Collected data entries
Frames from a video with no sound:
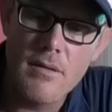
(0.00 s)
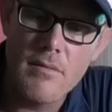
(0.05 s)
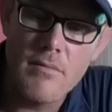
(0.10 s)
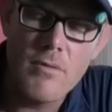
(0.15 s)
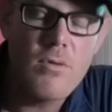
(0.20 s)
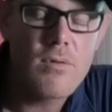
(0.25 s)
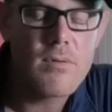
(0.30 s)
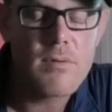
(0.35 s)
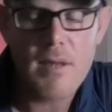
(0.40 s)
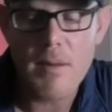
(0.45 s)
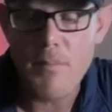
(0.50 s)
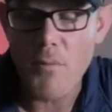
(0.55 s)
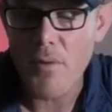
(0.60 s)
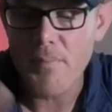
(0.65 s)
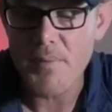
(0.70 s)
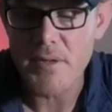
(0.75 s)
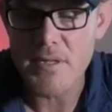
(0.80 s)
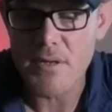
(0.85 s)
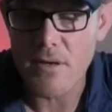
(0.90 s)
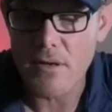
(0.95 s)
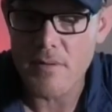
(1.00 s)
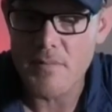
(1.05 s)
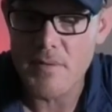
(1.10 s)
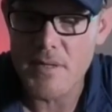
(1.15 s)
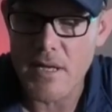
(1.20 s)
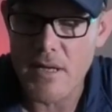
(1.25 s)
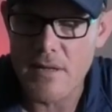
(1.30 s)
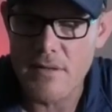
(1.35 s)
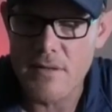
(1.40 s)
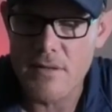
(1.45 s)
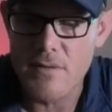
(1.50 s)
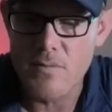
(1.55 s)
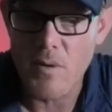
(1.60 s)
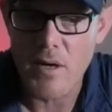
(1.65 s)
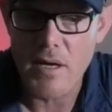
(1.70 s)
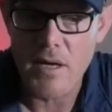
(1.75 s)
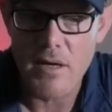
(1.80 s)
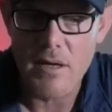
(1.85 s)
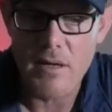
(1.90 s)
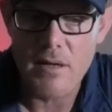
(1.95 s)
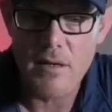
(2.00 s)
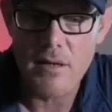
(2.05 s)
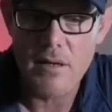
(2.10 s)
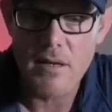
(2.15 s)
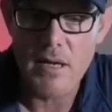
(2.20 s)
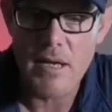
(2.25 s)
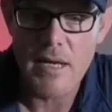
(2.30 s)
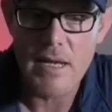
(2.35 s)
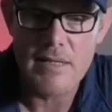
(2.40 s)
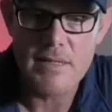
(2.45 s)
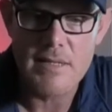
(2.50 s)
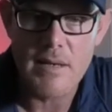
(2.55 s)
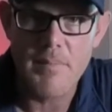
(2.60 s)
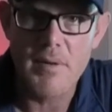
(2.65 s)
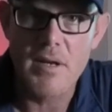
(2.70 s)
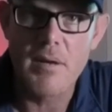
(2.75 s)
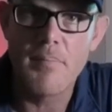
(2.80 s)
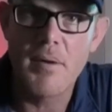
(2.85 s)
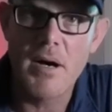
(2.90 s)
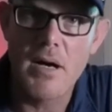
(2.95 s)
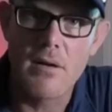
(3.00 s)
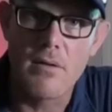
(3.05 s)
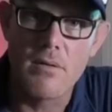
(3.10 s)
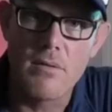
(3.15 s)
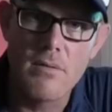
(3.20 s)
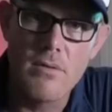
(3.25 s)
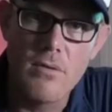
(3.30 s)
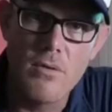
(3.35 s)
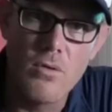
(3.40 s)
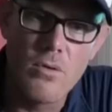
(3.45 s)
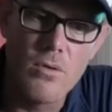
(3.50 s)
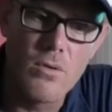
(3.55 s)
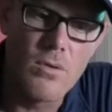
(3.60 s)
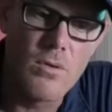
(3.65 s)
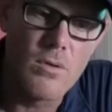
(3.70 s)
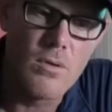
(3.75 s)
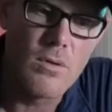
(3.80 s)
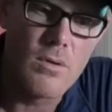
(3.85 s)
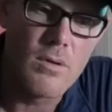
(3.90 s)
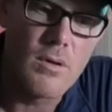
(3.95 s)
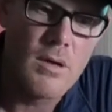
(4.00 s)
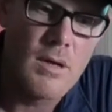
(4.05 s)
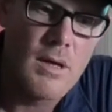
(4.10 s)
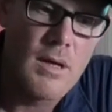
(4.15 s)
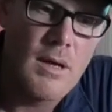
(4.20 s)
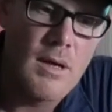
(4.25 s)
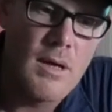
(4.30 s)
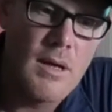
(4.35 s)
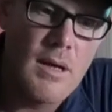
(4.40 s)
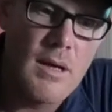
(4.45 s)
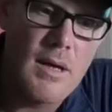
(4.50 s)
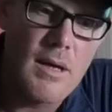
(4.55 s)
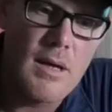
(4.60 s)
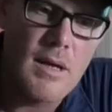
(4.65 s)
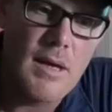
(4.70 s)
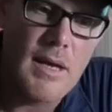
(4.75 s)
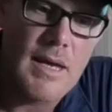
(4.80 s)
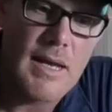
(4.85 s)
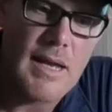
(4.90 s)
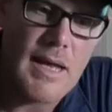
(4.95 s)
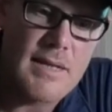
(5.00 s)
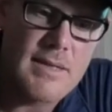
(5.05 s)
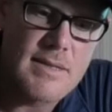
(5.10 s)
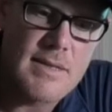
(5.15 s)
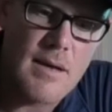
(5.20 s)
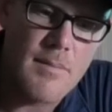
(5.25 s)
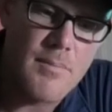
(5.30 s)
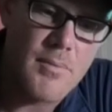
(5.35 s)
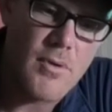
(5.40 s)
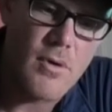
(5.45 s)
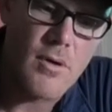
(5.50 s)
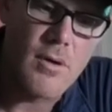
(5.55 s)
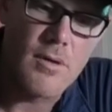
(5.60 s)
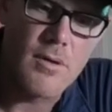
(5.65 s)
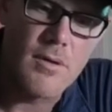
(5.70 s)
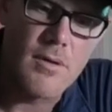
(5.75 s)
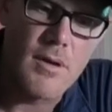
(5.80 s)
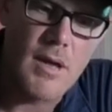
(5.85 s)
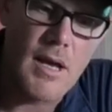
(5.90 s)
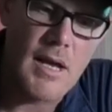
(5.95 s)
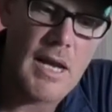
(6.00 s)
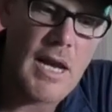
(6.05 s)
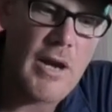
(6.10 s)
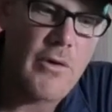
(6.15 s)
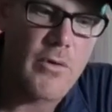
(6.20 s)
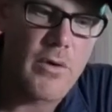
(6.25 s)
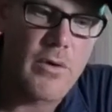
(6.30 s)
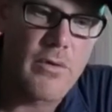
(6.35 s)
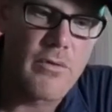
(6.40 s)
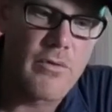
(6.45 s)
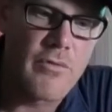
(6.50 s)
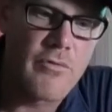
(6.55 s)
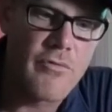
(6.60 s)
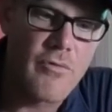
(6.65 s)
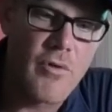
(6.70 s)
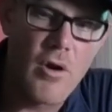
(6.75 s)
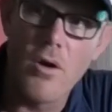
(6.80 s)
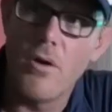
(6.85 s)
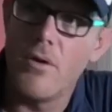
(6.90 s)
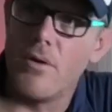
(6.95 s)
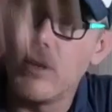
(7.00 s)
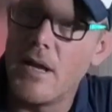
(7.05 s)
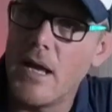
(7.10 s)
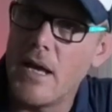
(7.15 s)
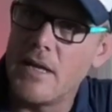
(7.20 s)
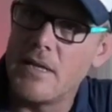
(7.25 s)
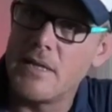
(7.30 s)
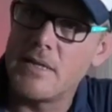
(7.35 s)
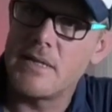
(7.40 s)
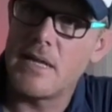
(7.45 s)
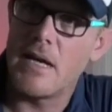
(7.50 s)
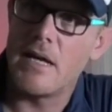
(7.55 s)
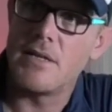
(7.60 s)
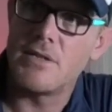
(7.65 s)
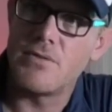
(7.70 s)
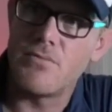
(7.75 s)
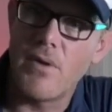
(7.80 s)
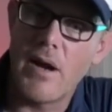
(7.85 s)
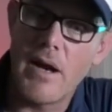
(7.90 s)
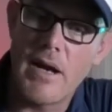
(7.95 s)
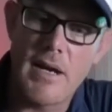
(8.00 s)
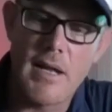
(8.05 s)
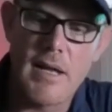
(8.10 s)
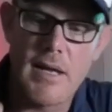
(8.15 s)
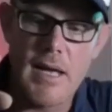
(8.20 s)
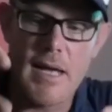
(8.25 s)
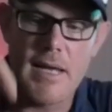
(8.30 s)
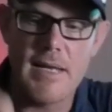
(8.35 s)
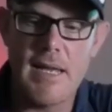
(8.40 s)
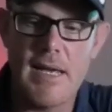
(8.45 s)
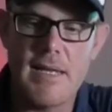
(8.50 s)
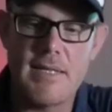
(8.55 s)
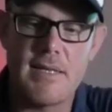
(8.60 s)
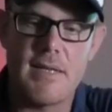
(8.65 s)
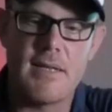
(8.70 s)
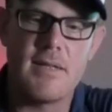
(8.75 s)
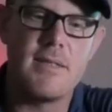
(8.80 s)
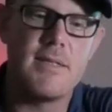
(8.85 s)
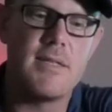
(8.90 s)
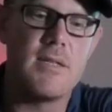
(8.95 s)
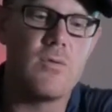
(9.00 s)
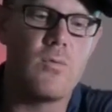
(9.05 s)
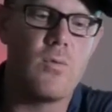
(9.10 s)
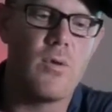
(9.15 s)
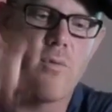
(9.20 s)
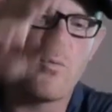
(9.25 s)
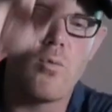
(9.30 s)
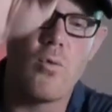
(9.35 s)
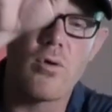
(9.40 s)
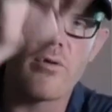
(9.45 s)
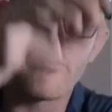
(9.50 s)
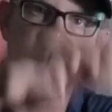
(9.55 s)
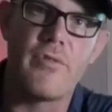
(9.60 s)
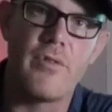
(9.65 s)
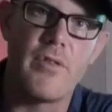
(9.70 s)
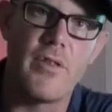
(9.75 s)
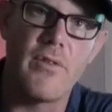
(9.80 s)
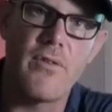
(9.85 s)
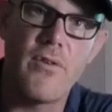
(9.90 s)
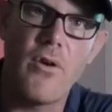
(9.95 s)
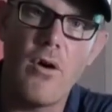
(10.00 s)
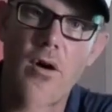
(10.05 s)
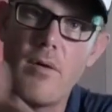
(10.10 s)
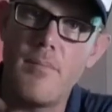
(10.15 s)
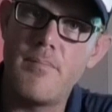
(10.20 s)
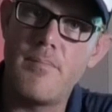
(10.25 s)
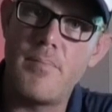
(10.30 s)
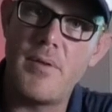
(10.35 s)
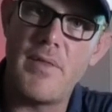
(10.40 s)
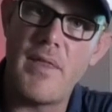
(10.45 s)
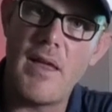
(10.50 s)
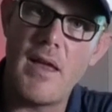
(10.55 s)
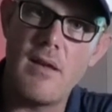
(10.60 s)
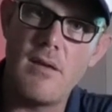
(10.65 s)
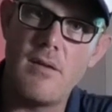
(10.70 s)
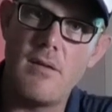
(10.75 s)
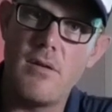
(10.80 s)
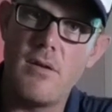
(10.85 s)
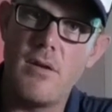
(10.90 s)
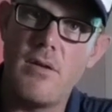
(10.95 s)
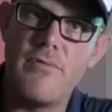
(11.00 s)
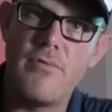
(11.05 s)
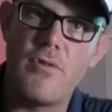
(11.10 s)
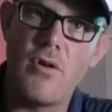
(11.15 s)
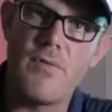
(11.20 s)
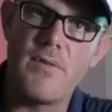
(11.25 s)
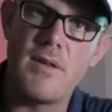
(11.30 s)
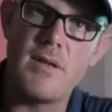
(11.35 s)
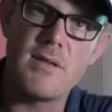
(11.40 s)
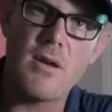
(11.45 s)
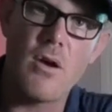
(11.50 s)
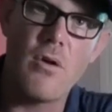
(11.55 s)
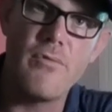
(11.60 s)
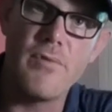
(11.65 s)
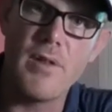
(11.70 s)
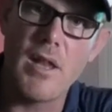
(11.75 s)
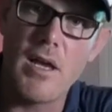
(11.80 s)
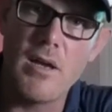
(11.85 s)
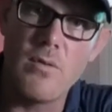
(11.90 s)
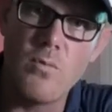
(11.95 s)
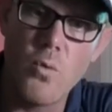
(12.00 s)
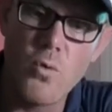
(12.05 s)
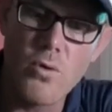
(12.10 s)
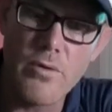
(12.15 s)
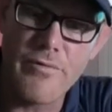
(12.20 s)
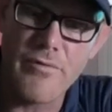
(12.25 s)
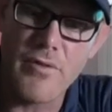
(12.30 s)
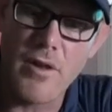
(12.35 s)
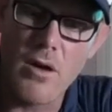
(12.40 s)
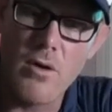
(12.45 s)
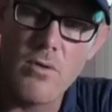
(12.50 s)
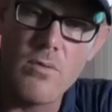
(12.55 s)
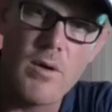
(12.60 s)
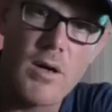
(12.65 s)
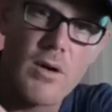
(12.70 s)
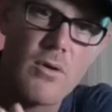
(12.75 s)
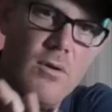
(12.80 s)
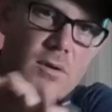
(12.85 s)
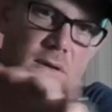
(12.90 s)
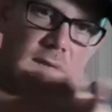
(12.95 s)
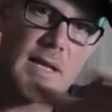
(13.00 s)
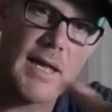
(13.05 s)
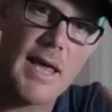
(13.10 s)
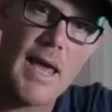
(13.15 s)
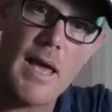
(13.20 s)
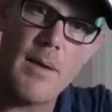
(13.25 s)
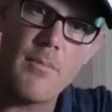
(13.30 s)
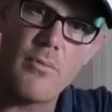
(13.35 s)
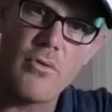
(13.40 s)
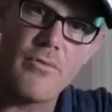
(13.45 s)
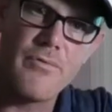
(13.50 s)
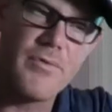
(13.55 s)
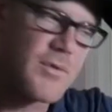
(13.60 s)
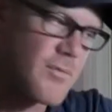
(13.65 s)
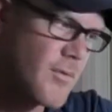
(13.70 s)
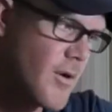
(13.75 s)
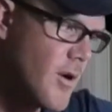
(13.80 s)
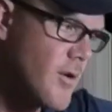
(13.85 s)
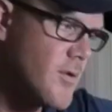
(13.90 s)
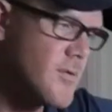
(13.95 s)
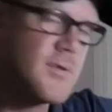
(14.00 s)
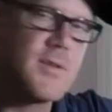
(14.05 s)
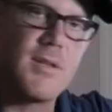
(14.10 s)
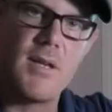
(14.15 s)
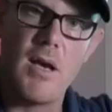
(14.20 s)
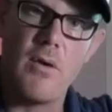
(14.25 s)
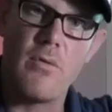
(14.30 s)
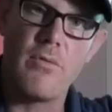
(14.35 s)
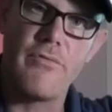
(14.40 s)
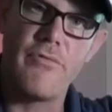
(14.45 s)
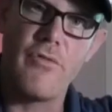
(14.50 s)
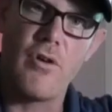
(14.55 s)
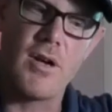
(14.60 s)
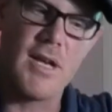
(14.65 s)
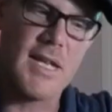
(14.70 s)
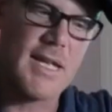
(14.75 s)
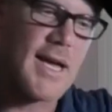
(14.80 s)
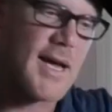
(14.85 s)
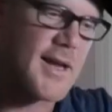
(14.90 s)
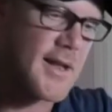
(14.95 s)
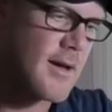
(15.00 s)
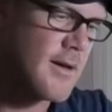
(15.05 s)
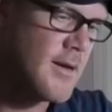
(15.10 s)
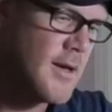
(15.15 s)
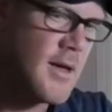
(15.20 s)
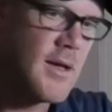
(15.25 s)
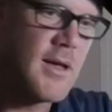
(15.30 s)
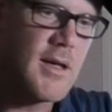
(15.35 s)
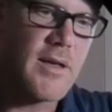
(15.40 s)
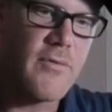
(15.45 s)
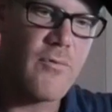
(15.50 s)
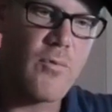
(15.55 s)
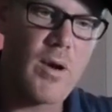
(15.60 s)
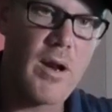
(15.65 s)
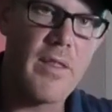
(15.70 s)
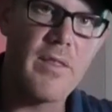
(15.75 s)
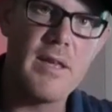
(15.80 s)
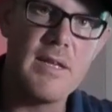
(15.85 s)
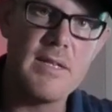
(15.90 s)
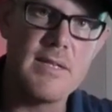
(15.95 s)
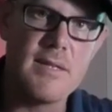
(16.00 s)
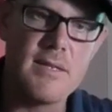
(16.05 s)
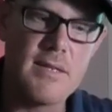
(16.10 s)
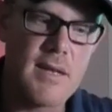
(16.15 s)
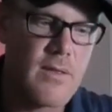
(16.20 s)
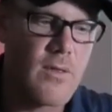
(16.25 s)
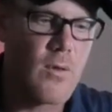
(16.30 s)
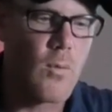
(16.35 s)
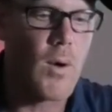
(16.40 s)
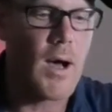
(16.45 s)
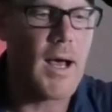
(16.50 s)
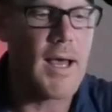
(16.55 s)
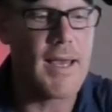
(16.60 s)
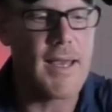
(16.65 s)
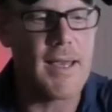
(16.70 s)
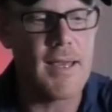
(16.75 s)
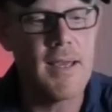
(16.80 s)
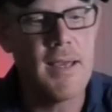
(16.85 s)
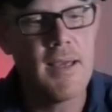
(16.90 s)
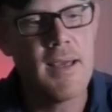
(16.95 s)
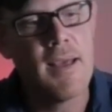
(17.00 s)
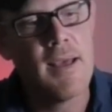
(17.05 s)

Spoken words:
look, there might be circumstances where it ends up in a puddle, or it ends up on an area of road and it starts raining, and yes, it can deal with water from the top, but then you've got this overland water flow across the camber of your road to go and find a gutter. If one of these is in the way,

Task to complete >> Each entry above should be printed exactly, and any picture in it left out.

Answer >>
Frames from a video with no sound:
(0.00 s)
(0.05 s)
(0.10 s)
(0.15 s)
(0.20 s)
(0.25 s)
(0.30 s)
(0.35 s)
(0.40 s)
(0.45 s)
(0.50 s)
(0.55 s)
(0.60 s)
(0.65 s)
(0.70 s)
(0.75 s)
(0.80 s)
(0.85 s)
(0.90 s)
(0.95 s)
(1.00 s)
(1.05 s)
(1.10 s)
(1.15 s)
(1.20 s)
(1.25 s)
(1.30 s)
(1.35 s)
(1.40 s)
(1.45 s)
(1.50 s)
(1.55 s)
(1.60 s)
(1.65 s)
(1.70 s)
(1.75 s)
(1.80 s)
(1.85 s)
(1.90 s)
(1.95 s)
(2.00 s)
(2.05 s)
(2.10 s)
(2.15 s)
(2.20 s)
(2.25 s)
(2.30 s)
(2.35 s)
(2.40 s)
(2.45 s)
(2.50 s)
(2.55 s)
(2.60 s)
(2.65 s)
(2.70 s)
(2.75 s)
(2.80 s)
(2.85 s)
(2.90 s)
(2.95 s)
(3.00 s)
(3.05 s)
(3.10 s)
(3.15 s)
(3.20 s)
(3.25 s)
(3.30 s)
(3.35 s)
(3.40 s)
(3.45 s)
(3.50 s)
(3.55 s)
(3.60 s)
(3.65 s)
(3.70 s)
(3.75 s)
(3.80 s)
(3.85 s)
(3.90 s)
(3.95 s)
(4.00 s)
(4.05 s)
(4.10 s)
(4.15 s)
(4.20 s)
(4.25 s)
(4.30 s)
(4.35 s)
(4.40 s)
(4.45 s)
(4.50 s)
(4.55 s)
(4.60 s)
(4.65 s)
(4.70 s)
(4.75 s)
(4.80 s)
(4.85 s)
(4.90 s)
(4.95 s)
(5.00 s)
(5.05 s)
(5.10 s)
(5.15 s)
(5.20 s)
(5.25 s)
(5.30 s)
(5.35 s)
(5.40 s)
(5.45 s)
(5.50 s)
(5.55 s)
(5.60 s)
(5.65 s)
(5.70 s)
(5.75 s)
(5.80 s)
(5.85 s)
(5.90 s)
(5.95 s)
(6.00 s)
(6.05 s)
(6.10 s)
(6.15 s)
(6.20 s)
(6.25 s)
(6.30 s)
(6.35 s)
(6.40 s)
(6.45 s)
(6.50 s)
(6.55 s)
(6.60 s)
(6.65 s)
(6.70 s)
(6.75 s)
(6.80 s)
(6.85 s)
(6.90 s)
(6.95 s)
(7.00 s)
(7.05 s)
(7.10 s)
(7.15 s)
(7.20 s)
(7.25 s)
(7.30 s)
(7.35 s)
(7.40 s)
(7.45 s)
(7.50 s)
(7.55 s)
(7.60 s)
(7.65 s)
(7.70 s)
(7.75 s)
(7.80 s)
(7.85 s)
(7.90 s)
(7.95 s)
(8.00 s)
(8.05 s)
(8.10 s)
(8.15 s)
(8.20 s)
(8.25 s)
(8.30 s)
(8.35 s)
(8.40 s)
(8.45 s)
(8.50 s)
(8.55 s)
(8.60 s)
(8.65 s)
(8.70 s)
(8.75 s)
(8.80 s)
(8.85 s)
(8.90 s)
(8.95 s)
(9.00 s)
(9.05 s)
(9.10 s)
(9.15 s)
(9.20 s)
(9.25 s)
(9.30 s)
(9.35 s)
(9.40 s)
(9.45 s)
(9.50 s)
(9.55 s)
(9.60 s)
(9.65 s)
(9.70 s)
(9.75 s)
(9.80 s)
(9.85 s)
(9.90 s)
(9.95 s)
(10.00 s)
(10.05 s)
(10.10 s)
(10.15 s)
(10.20 s)
(10.25 s)
(10.30 s)
(10.35 s)
(10.40 s)
(10.45 s)
(10.50 s)
(10.55 s)
(10.60 s)
(10.65 s)
(10.70 s)
(10.75 s)
(10.80 s)
(10.85 s)
(10.90 s)
(10.95 s)
(11.00 s)
(11.05 s)
(11.10 s)
(11.15 s)
(11.20 s)
(11.25 s)
(11.30 s)
(11.35 s)
(11.40 s)
(11.45 s)
(11.50 s)
(11.55 s)
(11.60 s)
(11.65 s)
(11.70 s)
(11.75 s)
(11.80 s)
(11.85 s)
(11.90 s)
(11.95 s)
(12.00 s)
(12.05 s)
(12.10 s)
(12.15 s)
(12.20 s)
(12.25 s)
(12.30 s)
(12.35 s)
(12.40 s)
(12.45 s)
(12.50 s)
(12.55 s)
(12.60 s)
(12.65 s)
(12.70 s)
(12.75 s)
(12.80 s)
(12.85 s)
(12.90 s)
(12.95 s)
(13.00 s)
(13.05 s)
(13.10 s)
(13.15 s)
(13.20 s)
(13.25 s)
(13.30 s)
(13.35 s)
(13.40 s)
(13.45 s)
(13.50 s)
(13.55 s)
(13.60 s)
(13.65 s)
(13.70 s)
(13.75 s)
(13.80 s)
(13.85 s)
(13.90 s)
(13.95 s)
(14.00 s)
(14.05 s)
(14.10 s)
(14.15 s)
(14.20 s)
(14.25 s)
(14.30 s)
(14.35 s)
(14.40 s)
(14.45 s)
(14.50 s)
(14.55 s)
(14.60 s)
(14.65 s)
(14.70 s)
(14.75 s)
(14.80 s)
(14.85 s)
(14.90 s)
(14.95 s)
(15.00 s)
(15.05 s)
(15.10 s)
(15.15 s)
(15.20 s)
(15.25 s)
(15.30 s)
(15.35 s)
(15.40 s)
(15.45 s)
(15.50 s)
(15.55 s)
(15.60 s)
(15.65 s)
(15.70 s)
(15.75 s)
(15.80 s)
(15.85 s)
(15.90 s)
(15.95 s)
(16.00 s)
(16.05 s)
(16.10 s)
(16.15 s)
(16.20 s)
(16.25 s)
(16.30 s)
(16.35 s)
(16.40 s)
(16.45 s)
(16.50 s)
(16.55 s)
(16.60 s)
(16.65 s)
(16.70 s)
(16.75 s)
(16.80 s)
(16.85 s)
(16.90 s)
(16.95 s)
(17.00 s)
(17.05 s)

Spoken words:
look, there might be circumstances where it ends up in a puddle, or it ends up on an area of road and it starts raining, and yes, it can deal with water from the top, but then you've got this overland water flow across the camber of your road to go and find a gutter. If one of these is in the way,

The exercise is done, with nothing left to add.